Extracted data entries:
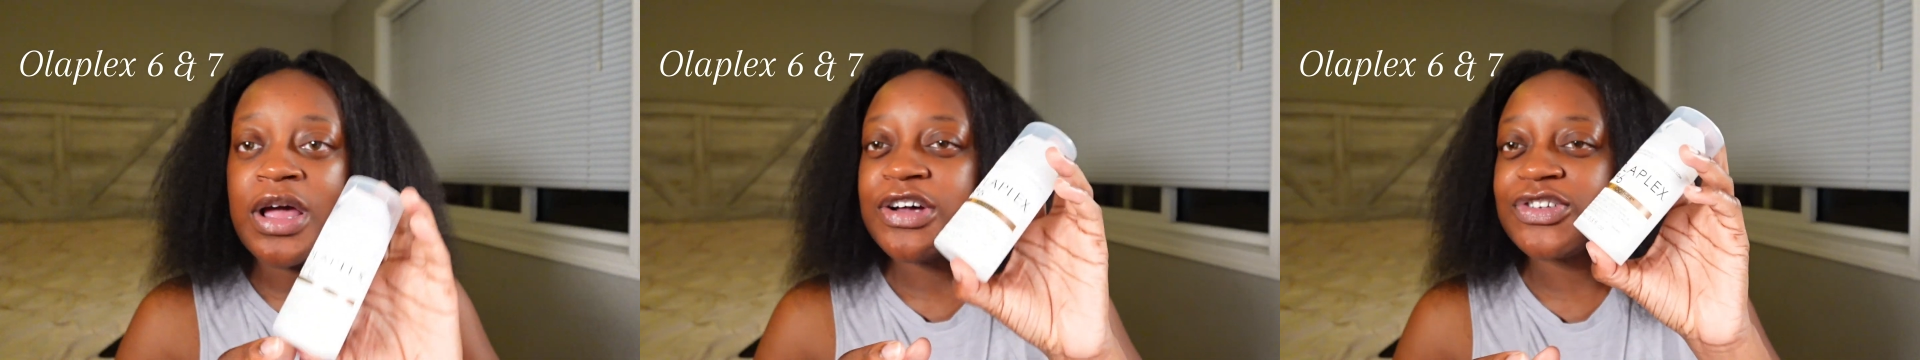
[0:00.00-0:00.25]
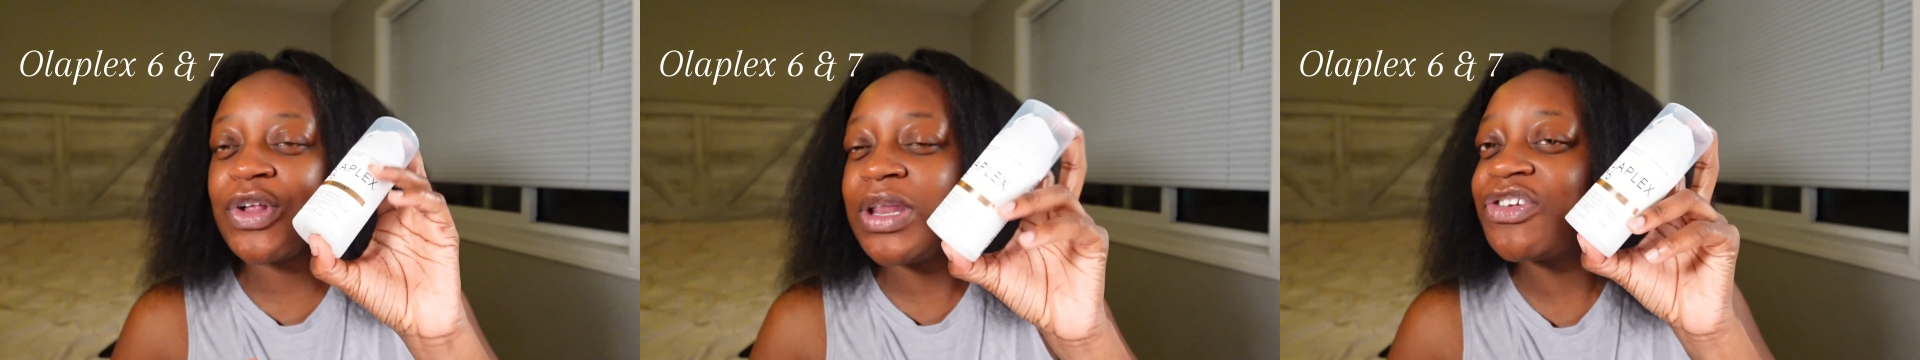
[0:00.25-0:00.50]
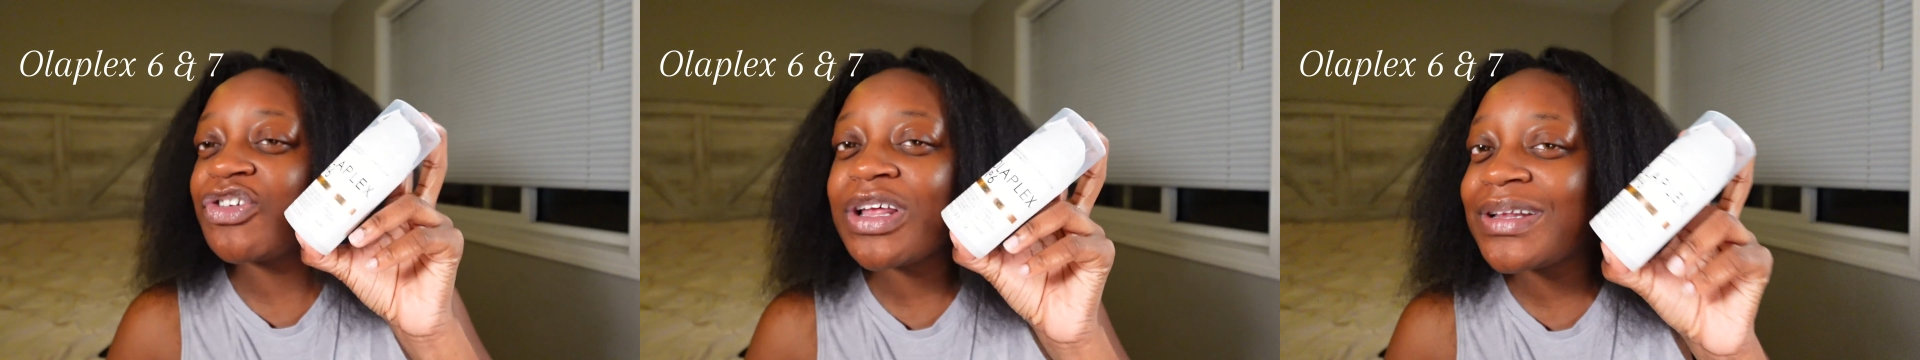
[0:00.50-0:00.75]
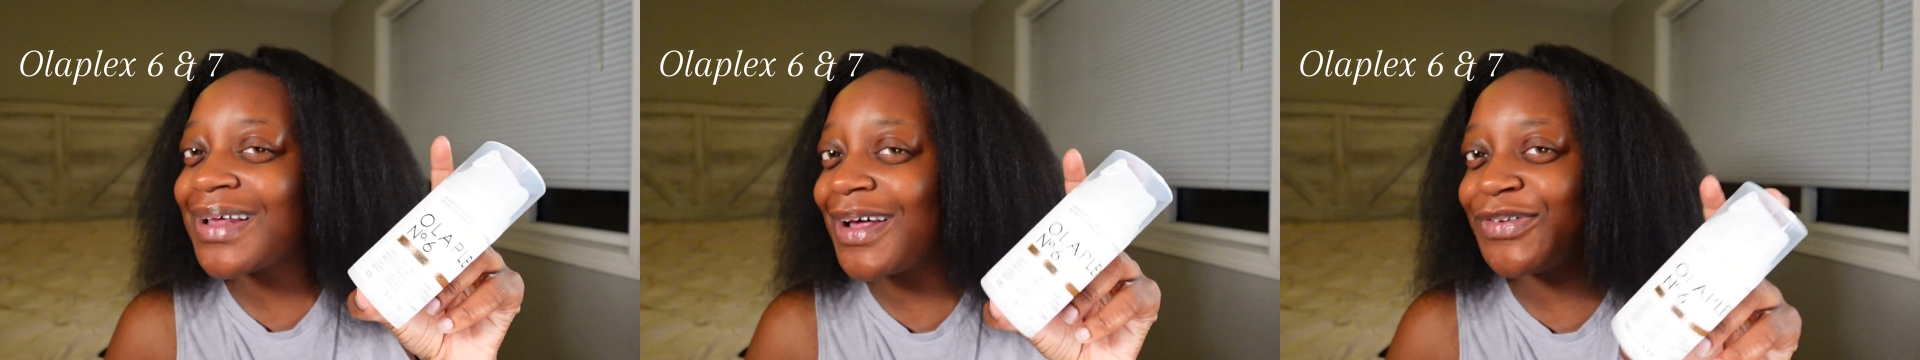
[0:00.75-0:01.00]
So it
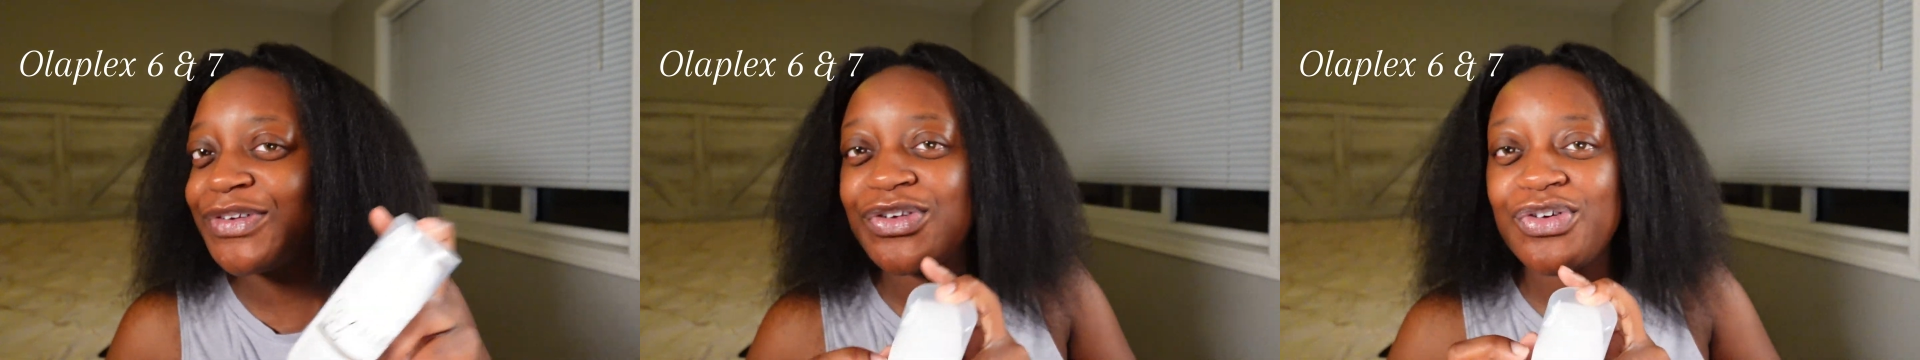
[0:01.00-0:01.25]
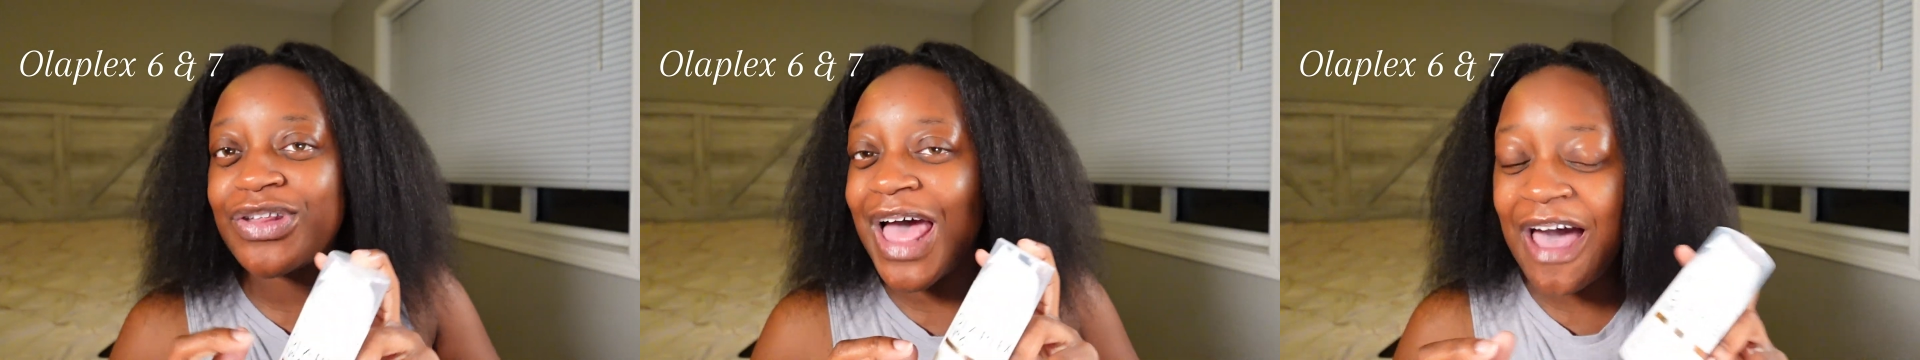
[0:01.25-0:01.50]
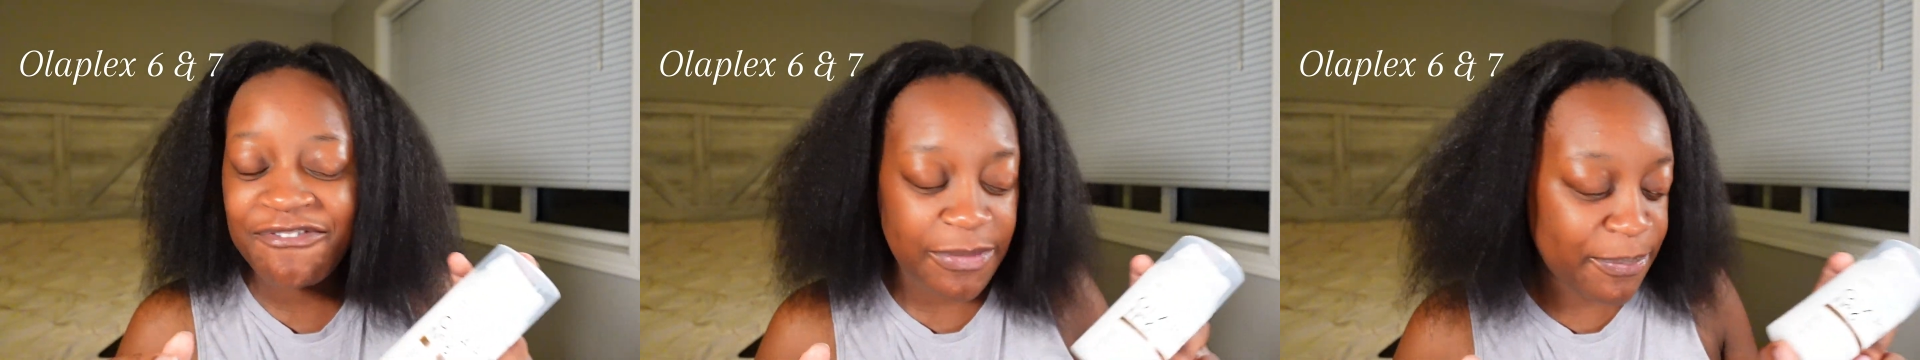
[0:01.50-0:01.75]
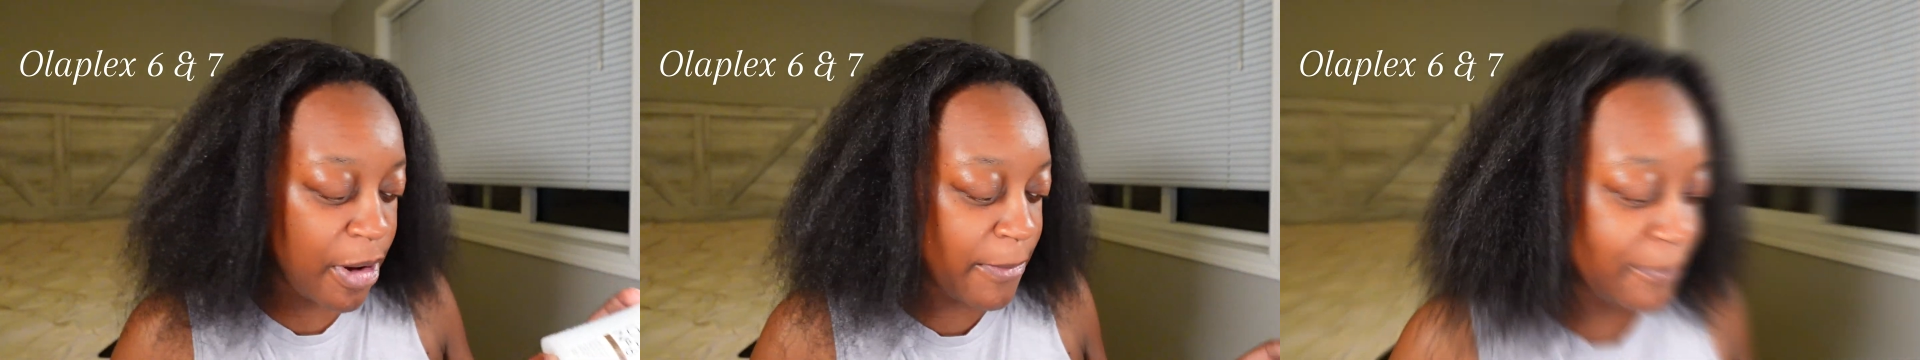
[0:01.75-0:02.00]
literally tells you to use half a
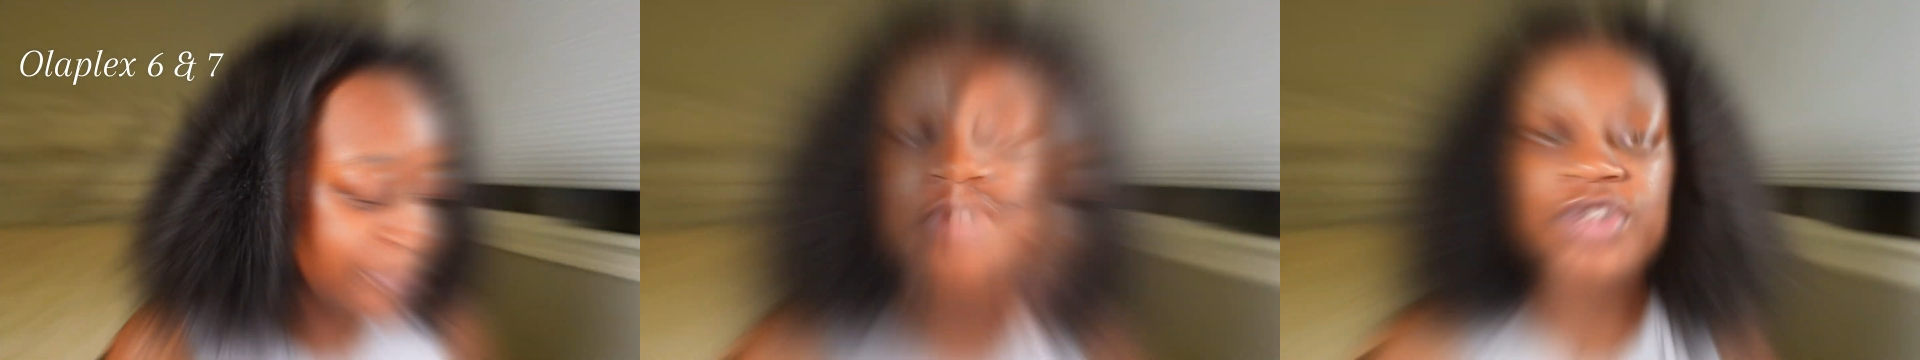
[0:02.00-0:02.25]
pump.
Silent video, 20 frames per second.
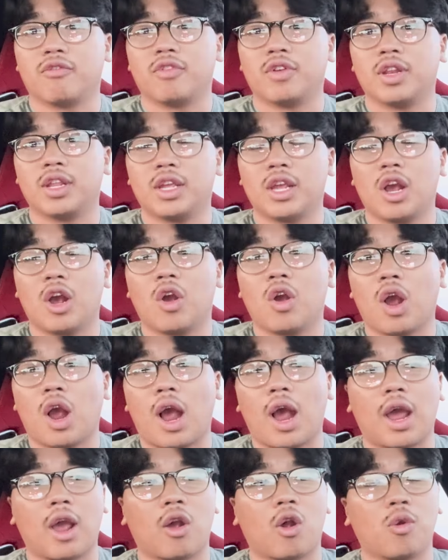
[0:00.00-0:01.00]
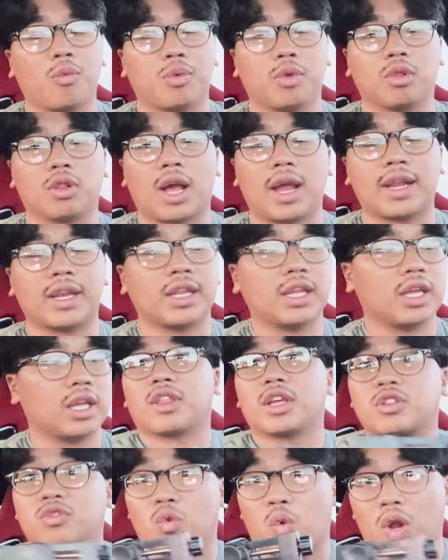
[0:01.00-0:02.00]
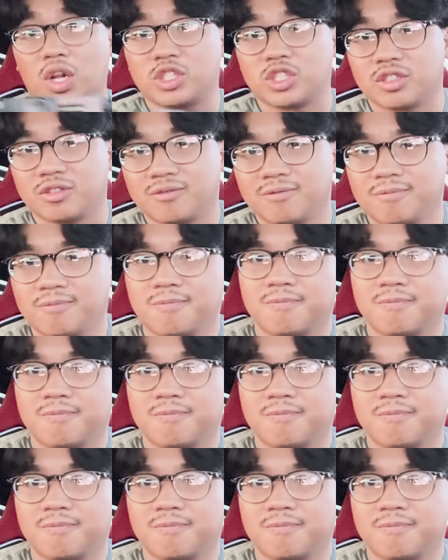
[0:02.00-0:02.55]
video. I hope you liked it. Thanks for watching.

— YOUR OBJECTIVE —
Your answer must be an exact transcription of every entry, minus the pictures.

— FINAL ANSWER —
[0:00.00-0:00.25]
[0:00.25-0:00.50]
[0:00.50-0:00.75]
[0:00.75-0:01.00]
So it
[0:01.00-0:01.25]
[0:01.25-0:01.50]
[0:01.50-0:01.75]
[0:01.75-0:02.00]
literally tells you to use half a
[0:02.00-0:02.25]
pump.
Silent video, 20 frames per second.
[0:00.00-0:01.00]
[0:01.00-0:02.00]
[0:02.00-0:02.55]
video. I hope you liked it. Thanks for watching.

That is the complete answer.